Court Opinion

ID: 4870487
Source: CourtListenerOpinion
Date Created: 2021-08-26 02:42:11.26687+00
Date Added: 2024-06-11T08:12:17.163051
License: Public Domain

ROBERTS, J.,
concurring:
¶ 16. I concur with the majority’s decision that the evidence is insufficient to convict Connie Lynn Armstead for directing a minor to commit a felony. I agree that Armstead’s conviction under Count II must be reversed and rendered. I write separately because I arrive at the same result by a slightly different route.
¶ 17. The majority finds that clearly Mississippi Code Annotated section 97-1-6 (Rev.2006) pertains to persons over the age of seventeen and not persons who are seventeen at the time the crime is committed.” I do not find that this is clear. In my opinion, the age qualifier in section 97-1-6 is ambiguous. Section 97-1-6 sets forth that an accused must be “over the age of seventeen” to be convicted of directing a minor to commit a felony. There are two reasonable ways that one may be over the age of seventeen: (1) at least one day *116older than seventeen years old or (2) at least eighteen years old. Because there are two different but reasonable interpretations of that language, I do not agree with the majority’s conclusion that it is clear that one must be at least eighteen years old to be convicted under section 97-1-6. I find that it is ambiguous whether one must be eighteen years old or seventeen years and one day old.

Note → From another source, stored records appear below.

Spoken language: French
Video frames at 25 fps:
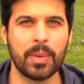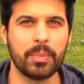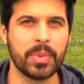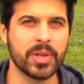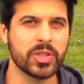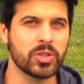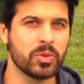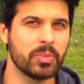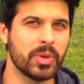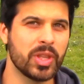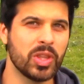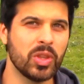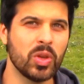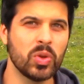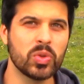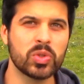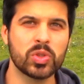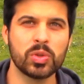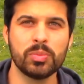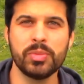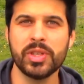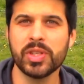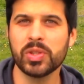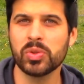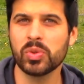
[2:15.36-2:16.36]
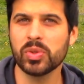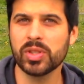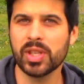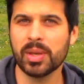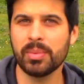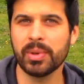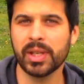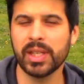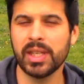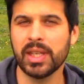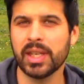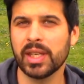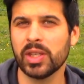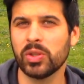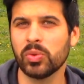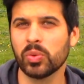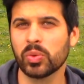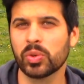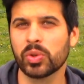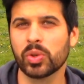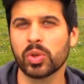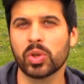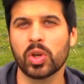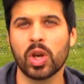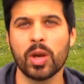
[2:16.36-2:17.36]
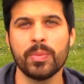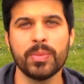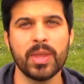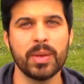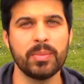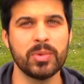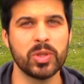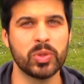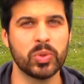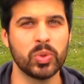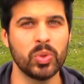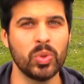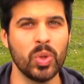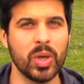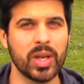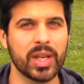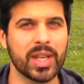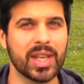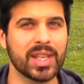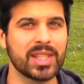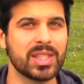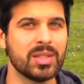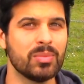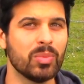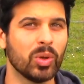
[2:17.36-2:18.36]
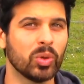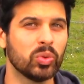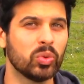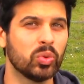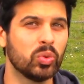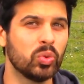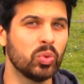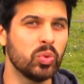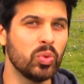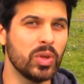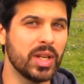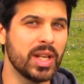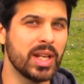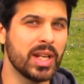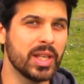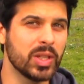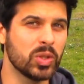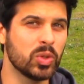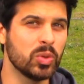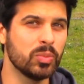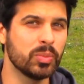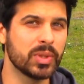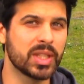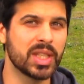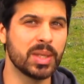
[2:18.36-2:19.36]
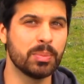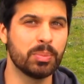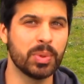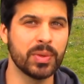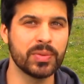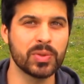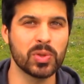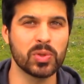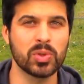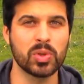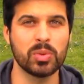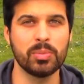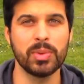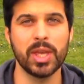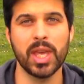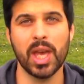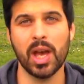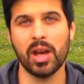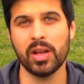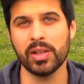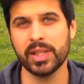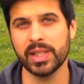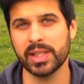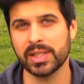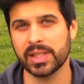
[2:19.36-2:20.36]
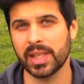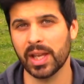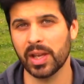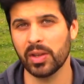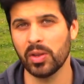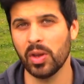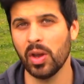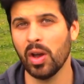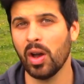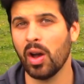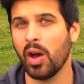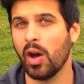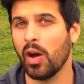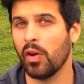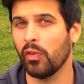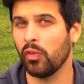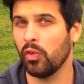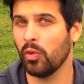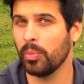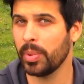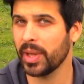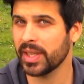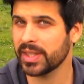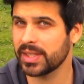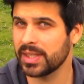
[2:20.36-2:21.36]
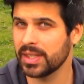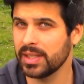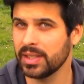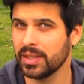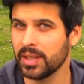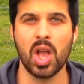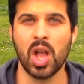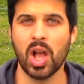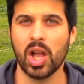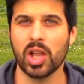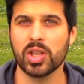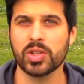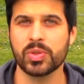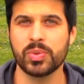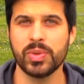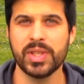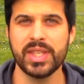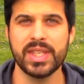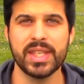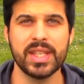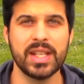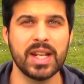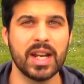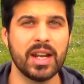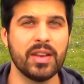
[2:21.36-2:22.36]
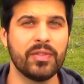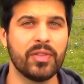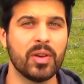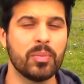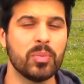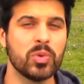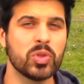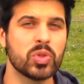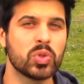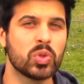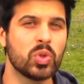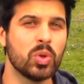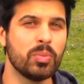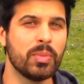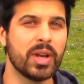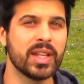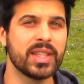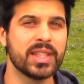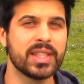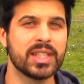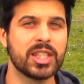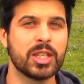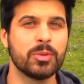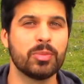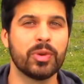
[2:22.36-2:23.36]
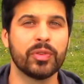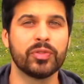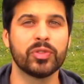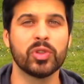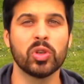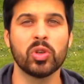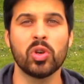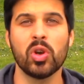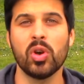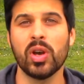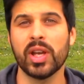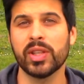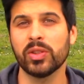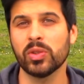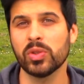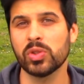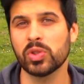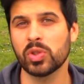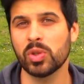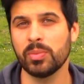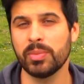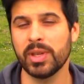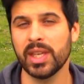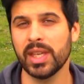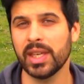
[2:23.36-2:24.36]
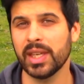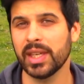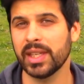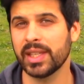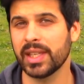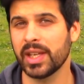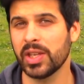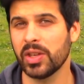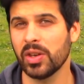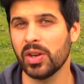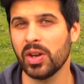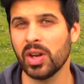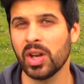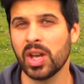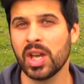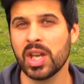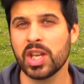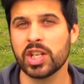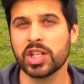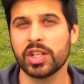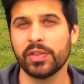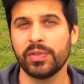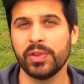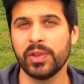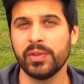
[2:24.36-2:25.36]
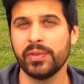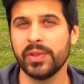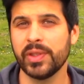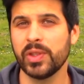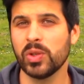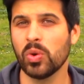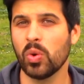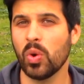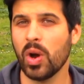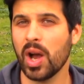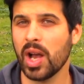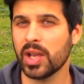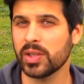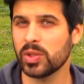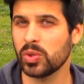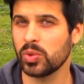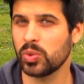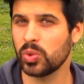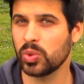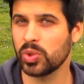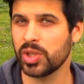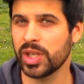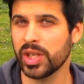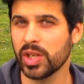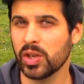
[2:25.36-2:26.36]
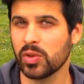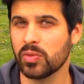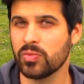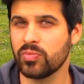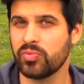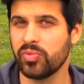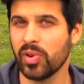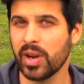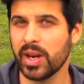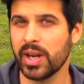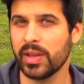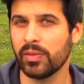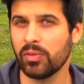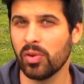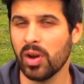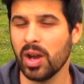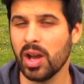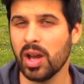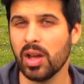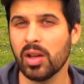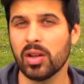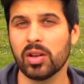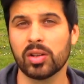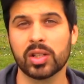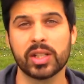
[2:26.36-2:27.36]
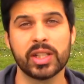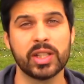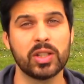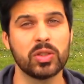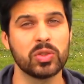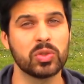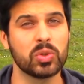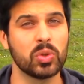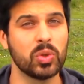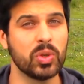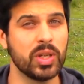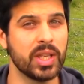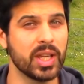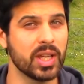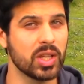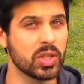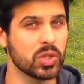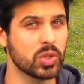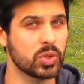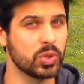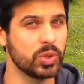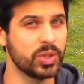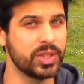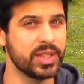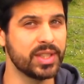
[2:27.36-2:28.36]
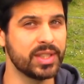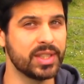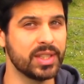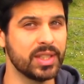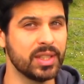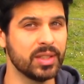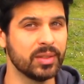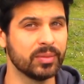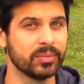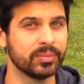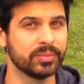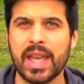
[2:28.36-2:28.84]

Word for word: Passons maintenant aux semis sous abri et donc comme d'habitude, quasiment tous les légumes qui peuvent se semer en extérieur en font partie. Ensuite, il y a les fameuses tomates qui peuvent encore être semées et d'ailleurs, j'ai fait une vidéo à ce sujet que vous pouvez aller voir en cliquant sur le lien juste ici.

¶ 18. “It is bedrock law in Mississippi that criminal statutes are to be strictly construed against the State and liberally in favor of the accused.” Coleman v. State, 947 So.2d 878, 881 (¶ 10) (Miss.2006) (citing McLamb v. State, 456 So.2d 743, 745 (Miss.1984)). “Where a statute is patently ambiguous, it must be interpreted in favor of the accused.” McLamb, 456 So.2d at 745 (citations omitted). In that light, an accused may only be convicted under section 97-1-6 if the evidence demonstrates, beyond a reasonable doubt, that the accused was at least eighteen years old at the time of the offense. Armstead was seventeen years old, and she remained a seventeen-year-old minor until her eighteenth birthday. Consequently, there was insufficient evidence to convict Armstead for directing a minor to commit a felony. With utmost respect for the majority, this distinction — subtle though it may be — is necessary to properly analyze the issue. Accordingly, I concur with the majority’s result.
GRIFFIS, P.J., BARNES AND MAXWELL, JJ., JOIN THIS OPINION.